It's now the Electoral College's turn to vote
Pennsylvania's 20 Electoral College members will gather in Harrisburg on Monday to vote for Donald Trump for president. That is how it should be.
Pennsylvania's 20 Electoral College members will gather in Harrisburg on Monday to vote for Donald Trump for president.
That is how it should be.
Trump won Pennsylvania by a sliver of the vote, 0.73 percent, out of more than 6.1 million ballots.
Still, a win is a win.
Some people don't see it that way. The Electoral College members have been bombarded with letters, emails and calls, asking them to dump Trump for another candidate.
Peg Ferraro, a Northampton County Council member and assistant secretary of the state Republican Party, posted pictures on Facebook of the hundreds of letters she receives each day. Many of those writers cite Russian hacking of Hillary Clinton's campaign and the Democratic National Committee, asking Ferraro to cast her Electoral College ballot against Trump.
The Department of Homeland Security and the director of national intelligence on Oct. 7 said "the U.S. intelligence community is confident that the Russian government directed" the hacking.
The CIA and FBI are apparently now on board.
President Obama told reporters Friday that he personally warned Russian President Vladimir Putin to "cut it out."
Ferraro called it "logical" to suspect Russian hacking but doesn't think it impacted the results. And she's fine with receiving a lot of mail about it.
"God bless people for expressing their opinions and caring," she said. "I'm just amazed at how passions are crazy this time."
Maybe too crazy. Christine Toretti, a Republican National Committee member from Indiana, Pa., said the Pennsylvania State Police investigators interviewed her on Dec. 7 about the thousands of emails she has received.
A state police spokesman on Friday confirmed that the organized-crime unit is investigating.
"I was scared for a little bit," Toretti said. "And then you start wondering, what will it be like on Monday? You just never know anymore. The way the world has turned, you pause a little bit."
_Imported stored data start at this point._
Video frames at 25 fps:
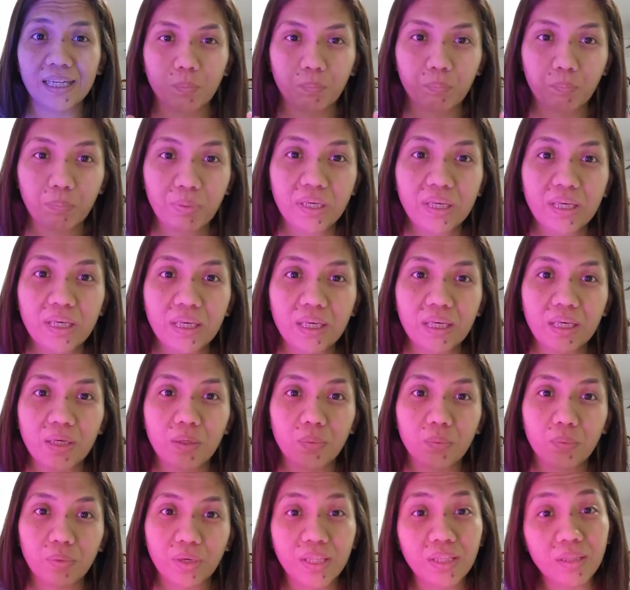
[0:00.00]
being
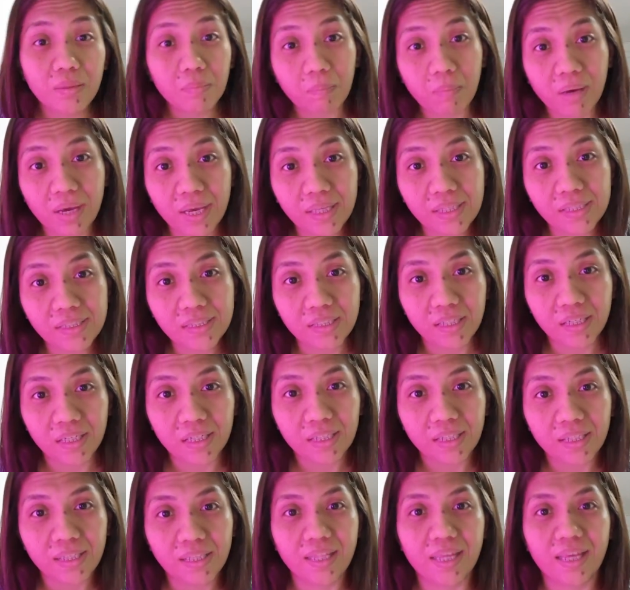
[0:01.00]
with my
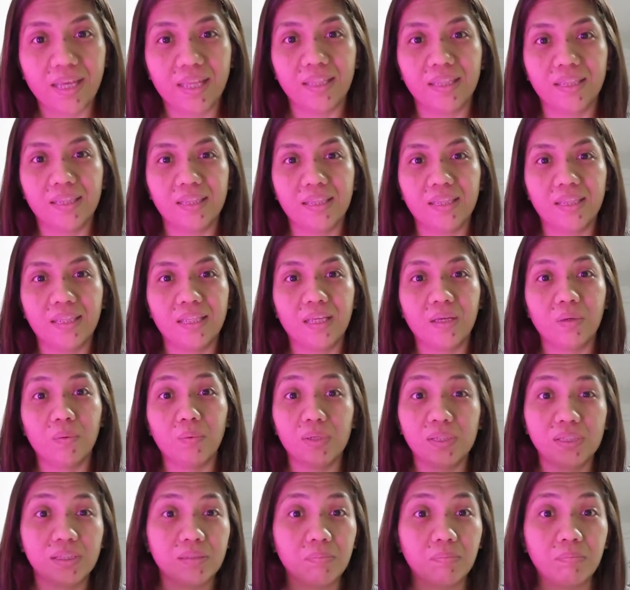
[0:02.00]
son then
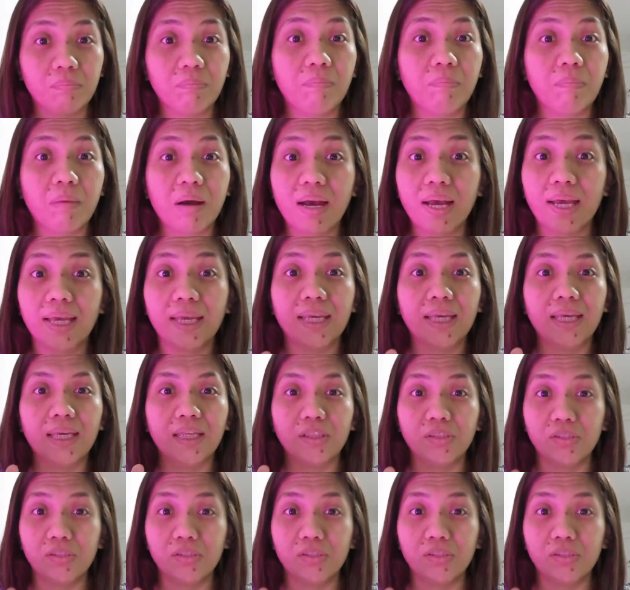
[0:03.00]
was my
Like him or loathe him, Trump is the president-elect. It does this country no good for people to try to delegitimize him.
It also does Trump no good to keep denying the Russian hacking, especially when he clearly embraced it in his campaign.
"Russia, if you're listening . . ." Trump joked in July, before dismissing the remark as mere sarcasm.
This is not to say the hacking changed the course of the election. Clinton made many mistakes. She lost. It's over.
But the hacking can't be ignored or, worse yet, celebrated as some Trump supporters are now doing.
U.S. Sen. Pat Toomey, a Republican, called in a tweet last week for a "vigorous investigation by the Senate Intelligence Committee of Russian email hacking allegations."
U.S. Sen. Bob Casey Jr., a Democrat, went further, asking with eight of his colleagues for the director of national intelligence to release in classified and nonclassified versions an estimate of the hacking before Trump's inauguration.
They also asked Attorney General Loretta Lynch to publicly confirm whether a criminal investigation is under way and, if not, to get on that immediately.
"This is not something that should drift," Casey told me last week. "It's not something we can push off until later."
But will the hyper-partisan Congress descend into predictable bickering about the hacking? Casey said "one significant factor that allows for a much more bipartisan approach" is that briefings from intelligence agencies often leave Democrats and Republicans on the same page, considering the same set of facts.
What about Trump? Does Casey think Trump will pressure the intelligence community to look away from Russia's attempted influence?
"I can't believe I can't say a resounding no," Casey told me. "I hope the president-elect will act differently when he is president and in office."